Never Just Pictures: Bodies and Fantasies
Susan Bordo in Never
Just Pictures reveals the relationship between media, advertising and the human
body. When looking in any magazine Susan explains that you’re going to find our
society’s ideal body type in any of the pictures. We have turned magazines and
advertising into a huge poster board of what us as Americans should live and
look like. Bordo later on discusses how “ our idolatry of the trim tight body
shows no signs of relinquishing it’s grip on our conceptions of beauty and
normality” As a culture we’re obsessed with loosing weight or trying to
maintain an absolute thinness, we think it’s beautiful and so all of hour goals
are forwarded to trying to obtain that.
This fits really well with how Roxanne Edwards was trying to fit into
the niche of a female body builder. These people who also want to be accepted
and be thought of as a “normal” person see being thin as a way into being
accepted. Thinking this way many psychologists think that this mentality is
causing many girls to suffer an eating disorder known as body image disturbance
syndrome, in which they see themselves as fat no matter how thin they actually
are. This disease is often over looked being that our society promote and
encourages thinness. Bordo also discusses that it is not entirely blamed on
just a cultural occurrence it also has to do with a certain level of control.

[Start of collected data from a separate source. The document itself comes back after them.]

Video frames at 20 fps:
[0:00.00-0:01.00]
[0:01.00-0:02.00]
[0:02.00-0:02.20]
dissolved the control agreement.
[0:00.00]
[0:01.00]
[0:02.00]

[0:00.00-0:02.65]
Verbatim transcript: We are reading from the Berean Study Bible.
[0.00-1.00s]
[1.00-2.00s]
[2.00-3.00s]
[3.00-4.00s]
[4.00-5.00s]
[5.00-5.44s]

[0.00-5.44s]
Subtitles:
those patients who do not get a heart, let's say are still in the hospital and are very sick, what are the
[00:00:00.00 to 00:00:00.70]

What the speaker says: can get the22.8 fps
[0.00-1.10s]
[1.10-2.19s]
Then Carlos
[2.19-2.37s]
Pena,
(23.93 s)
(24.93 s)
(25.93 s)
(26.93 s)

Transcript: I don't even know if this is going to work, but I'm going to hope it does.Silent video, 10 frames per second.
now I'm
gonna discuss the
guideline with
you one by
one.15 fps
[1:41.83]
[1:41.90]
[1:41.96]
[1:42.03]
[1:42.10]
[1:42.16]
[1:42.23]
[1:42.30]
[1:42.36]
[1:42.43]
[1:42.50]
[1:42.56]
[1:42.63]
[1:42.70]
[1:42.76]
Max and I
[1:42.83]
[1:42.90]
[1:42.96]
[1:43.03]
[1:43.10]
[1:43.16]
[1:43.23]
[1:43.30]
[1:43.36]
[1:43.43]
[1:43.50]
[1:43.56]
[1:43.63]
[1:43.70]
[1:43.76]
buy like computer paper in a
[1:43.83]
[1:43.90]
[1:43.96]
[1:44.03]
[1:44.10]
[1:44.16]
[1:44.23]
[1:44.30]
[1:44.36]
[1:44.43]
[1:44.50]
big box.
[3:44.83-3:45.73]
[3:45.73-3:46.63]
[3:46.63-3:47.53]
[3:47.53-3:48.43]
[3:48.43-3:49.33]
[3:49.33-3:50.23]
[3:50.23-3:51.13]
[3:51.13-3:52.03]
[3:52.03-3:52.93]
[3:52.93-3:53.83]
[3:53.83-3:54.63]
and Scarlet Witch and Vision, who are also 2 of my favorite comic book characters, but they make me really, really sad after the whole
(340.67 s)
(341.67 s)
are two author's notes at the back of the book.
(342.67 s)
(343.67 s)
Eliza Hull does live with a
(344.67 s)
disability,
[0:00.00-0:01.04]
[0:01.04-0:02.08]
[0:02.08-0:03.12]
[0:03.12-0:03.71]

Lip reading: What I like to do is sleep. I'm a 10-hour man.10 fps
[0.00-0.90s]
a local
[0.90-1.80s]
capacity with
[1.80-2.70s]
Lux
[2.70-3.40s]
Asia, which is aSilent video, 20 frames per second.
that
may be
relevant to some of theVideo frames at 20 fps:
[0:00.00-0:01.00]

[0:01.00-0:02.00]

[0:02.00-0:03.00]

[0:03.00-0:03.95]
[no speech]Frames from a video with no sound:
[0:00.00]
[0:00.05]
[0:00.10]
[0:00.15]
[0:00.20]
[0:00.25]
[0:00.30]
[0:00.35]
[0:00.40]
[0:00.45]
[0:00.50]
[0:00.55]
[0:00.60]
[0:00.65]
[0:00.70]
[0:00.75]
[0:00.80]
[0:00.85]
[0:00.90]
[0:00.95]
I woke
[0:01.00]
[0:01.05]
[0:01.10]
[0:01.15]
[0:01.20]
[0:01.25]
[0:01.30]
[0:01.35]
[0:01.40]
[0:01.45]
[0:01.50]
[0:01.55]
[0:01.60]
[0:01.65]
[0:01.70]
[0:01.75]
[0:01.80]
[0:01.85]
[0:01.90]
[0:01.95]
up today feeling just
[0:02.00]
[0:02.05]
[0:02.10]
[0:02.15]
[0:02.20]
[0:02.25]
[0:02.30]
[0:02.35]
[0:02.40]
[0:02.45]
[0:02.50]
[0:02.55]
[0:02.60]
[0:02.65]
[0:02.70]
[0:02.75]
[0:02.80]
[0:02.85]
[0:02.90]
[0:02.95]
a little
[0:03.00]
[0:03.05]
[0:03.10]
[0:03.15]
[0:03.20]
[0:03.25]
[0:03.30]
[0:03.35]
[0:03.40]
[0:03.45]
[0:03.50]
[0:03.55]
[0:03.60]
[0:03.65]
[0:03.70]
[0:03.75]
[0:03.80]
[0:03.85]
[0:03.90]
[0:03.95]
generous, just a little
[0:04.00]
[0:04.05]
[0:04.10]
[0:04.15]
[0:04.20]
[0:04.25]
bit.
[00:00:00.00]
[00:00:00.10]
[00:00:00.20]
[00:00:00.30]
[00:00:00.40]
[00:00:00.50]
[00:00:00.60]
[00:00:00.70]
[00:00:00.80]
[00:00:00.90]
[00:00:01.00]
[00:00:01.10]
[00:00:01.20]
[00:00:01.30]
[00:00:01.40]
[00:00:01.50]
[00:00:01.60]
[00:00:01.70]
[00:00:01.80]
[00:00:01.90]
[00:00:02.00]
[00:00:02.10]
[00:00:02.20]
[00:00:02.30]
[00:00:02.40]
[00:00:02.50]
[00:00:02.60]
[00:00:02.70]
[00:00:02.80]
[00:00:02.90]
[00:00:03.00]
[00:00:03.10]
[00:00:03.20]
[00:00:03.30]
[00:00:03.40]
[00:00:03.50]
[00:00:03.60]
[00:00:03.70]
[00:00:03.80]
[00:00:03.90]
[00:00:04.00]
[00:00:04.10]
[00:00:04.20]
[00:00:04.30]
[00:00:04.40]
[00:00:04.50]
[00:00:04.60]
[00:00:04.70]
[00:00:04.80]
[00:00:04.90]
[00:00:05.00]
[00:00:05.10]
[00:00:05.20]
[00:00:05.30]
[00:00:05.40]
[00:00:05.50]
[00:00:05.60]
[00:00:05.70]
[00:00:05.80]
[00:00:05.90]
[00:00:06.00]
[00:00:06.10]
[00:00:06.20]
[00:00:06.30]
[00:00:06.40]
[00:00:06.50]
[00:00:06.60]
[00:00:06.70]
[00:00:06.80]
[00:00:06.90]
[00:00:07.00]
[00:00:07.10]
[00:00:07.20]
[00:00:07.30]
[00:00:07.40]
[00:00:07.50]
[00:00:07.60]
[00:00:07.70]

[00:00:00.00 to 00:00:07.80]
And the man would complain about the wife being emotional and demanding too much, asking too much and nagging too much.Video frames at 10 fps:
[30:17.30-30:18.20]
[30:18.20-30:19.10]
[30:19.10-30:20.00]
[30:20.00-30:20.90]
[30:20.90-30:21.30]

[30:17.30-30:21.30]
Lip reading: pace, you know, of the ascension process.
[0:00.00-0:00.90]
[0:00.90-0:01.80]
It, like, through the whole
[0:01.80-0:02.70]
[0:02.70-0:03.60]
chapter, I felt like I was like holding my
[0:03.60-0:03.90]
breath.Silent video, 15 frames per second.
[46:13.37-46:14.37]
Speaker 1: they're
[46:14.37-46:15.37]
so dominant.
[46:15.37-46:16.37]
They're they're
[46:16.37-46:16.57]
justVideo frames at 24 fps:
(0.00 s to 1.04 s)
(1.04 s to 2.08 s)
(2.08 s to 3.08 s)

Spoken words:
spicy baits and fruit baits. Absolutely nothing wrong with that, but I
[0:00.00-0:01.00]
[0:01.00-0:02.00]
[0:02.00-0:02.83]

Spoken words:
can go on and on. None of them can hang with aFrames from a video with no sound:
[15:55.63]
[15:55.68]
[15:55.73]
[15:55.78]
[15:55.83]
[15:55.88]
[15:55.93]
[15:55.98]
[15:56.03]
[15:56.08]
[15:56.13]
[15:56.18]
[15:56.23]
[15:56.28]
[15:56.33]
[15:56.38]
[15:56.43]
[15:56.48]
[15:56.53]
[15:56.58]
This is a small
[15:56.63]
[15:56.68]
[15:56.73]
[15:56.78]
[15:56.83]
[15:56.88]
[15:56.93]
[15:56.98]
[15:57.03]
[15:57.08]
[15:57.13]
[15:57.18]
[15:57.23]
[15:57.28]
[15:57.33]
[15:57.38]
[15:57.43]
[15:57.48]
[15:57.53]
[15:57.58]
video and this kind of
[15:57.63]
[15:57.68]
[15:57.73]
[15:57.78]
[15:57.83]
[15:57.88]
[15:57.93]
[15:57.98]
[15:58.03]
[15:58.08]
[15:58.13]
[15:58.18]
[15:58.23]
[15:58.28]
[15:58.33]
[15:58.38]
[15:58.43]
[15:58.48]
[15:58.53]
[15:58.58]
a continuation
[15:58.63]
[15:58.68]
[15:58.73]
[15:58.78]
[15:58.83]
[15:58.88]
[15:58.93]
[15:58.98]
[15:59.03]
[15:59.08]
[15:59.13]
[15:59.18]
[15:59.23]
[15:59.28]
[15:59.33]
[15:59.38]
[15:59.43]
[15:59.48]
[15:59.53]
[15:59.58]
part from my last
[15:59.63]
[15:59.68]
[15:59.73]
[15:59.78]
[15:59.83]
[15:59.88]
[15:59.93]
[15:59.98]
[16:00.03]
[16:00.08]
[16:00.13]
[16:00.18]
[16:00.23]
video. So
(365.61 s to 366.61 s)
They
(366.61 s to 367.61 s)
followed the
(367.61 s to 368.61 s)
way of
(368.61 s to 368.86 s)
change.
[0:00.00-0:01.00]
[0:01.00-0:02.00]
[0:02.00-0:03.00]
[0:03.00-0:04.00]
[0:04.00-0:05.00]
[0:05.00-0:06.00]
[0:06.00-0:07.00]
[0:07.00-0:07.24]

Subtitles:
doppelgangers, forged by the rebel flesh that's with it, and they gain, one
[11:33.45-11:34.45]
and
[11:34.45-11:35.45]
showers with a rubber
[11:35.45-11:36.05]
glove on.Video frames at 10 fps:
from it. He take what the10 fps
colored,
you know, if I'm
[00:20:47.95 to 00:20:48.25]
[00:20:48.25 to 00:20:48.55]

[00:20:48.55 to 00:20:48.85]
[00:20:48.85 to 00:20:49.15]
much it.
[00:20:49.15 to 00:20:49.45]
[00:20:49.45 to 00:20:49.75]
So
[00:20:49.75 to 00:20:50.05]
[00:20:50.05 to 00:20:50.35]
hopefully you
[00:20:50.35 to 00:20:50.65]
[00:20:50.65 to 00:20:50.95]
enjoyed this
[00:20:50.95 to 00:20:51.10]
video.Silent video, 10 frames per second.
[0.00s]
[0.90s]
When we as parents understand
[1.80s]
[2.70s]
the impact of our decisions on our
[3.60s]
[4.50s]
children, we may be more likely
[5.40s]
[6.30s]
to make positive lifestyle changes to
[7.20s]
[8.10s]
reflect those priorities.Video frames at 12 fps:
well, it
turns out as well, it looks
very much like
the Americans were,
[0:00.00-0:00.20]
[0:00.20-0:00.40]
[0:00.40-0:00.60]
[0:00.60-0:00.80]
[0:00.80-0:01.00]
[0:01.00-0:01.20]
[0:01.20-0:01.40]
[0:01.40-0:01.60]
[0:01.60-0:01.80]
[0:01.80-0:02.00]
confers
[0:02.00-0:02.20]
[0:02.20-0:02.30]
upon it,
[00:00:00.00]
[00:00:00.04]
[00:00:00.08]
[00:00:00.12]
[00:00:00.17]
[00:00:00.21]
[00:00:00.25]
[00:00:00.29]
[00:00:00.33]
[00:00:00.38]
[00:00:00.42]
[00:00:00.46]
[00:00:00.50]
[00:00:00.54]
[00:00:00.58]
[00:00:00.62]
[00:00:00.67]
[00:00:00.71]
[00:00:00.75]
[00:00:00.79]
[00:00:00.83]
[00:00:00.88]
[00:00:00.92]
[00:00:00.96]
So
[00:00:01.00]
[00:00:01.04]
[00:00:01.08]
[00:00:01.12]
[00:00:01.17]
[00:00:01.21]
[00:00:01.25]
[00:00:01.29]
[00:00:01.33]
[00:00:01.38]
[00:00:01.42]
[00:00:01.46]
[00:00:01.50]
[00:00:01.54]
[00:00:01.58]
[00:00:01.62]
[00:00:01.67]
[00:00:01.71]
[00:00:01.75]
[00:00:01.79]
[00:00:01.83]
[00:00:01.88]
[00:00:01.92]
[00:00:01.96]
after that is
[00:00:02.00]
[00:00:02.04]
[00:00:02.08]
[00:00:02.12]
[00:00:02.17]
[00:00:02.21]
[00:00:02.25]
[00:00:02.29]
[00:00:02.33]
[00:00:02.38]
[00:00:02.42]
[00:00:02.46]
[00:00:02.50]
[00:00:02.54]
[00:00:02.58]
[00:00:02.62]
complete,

The Novelist Stephanie Grant discuses that “ If I had to say my anorexia was
about any single thing I would have said it was about living without desire,
without longing of any kind.” This control over not having any desire is what
some people strive for it’s the feeling and look of being lustless and looking
really fucked up These fashion designers have started attempting to deconstruct
fashion by getting models who looked unhealthy and dead like. Bordo concluded that “ theses adds are not
telling us that beauty is trivial in relation to depression they are telling us
that depression is beautiful and being wasted is cool. The question become not
is fashion dead but why has death become glamorous?” All of this skinny
business is pointing to the fact that we admire the strength of being dead in a
way. As Susan references Freud and the way he talks about how psychologically
death represents no the destruction of yourself but to returning into a state
before you were you. In short this whole desire to become thin somewhat derives
from our society’s way of trying to rise above what we are, above all desires.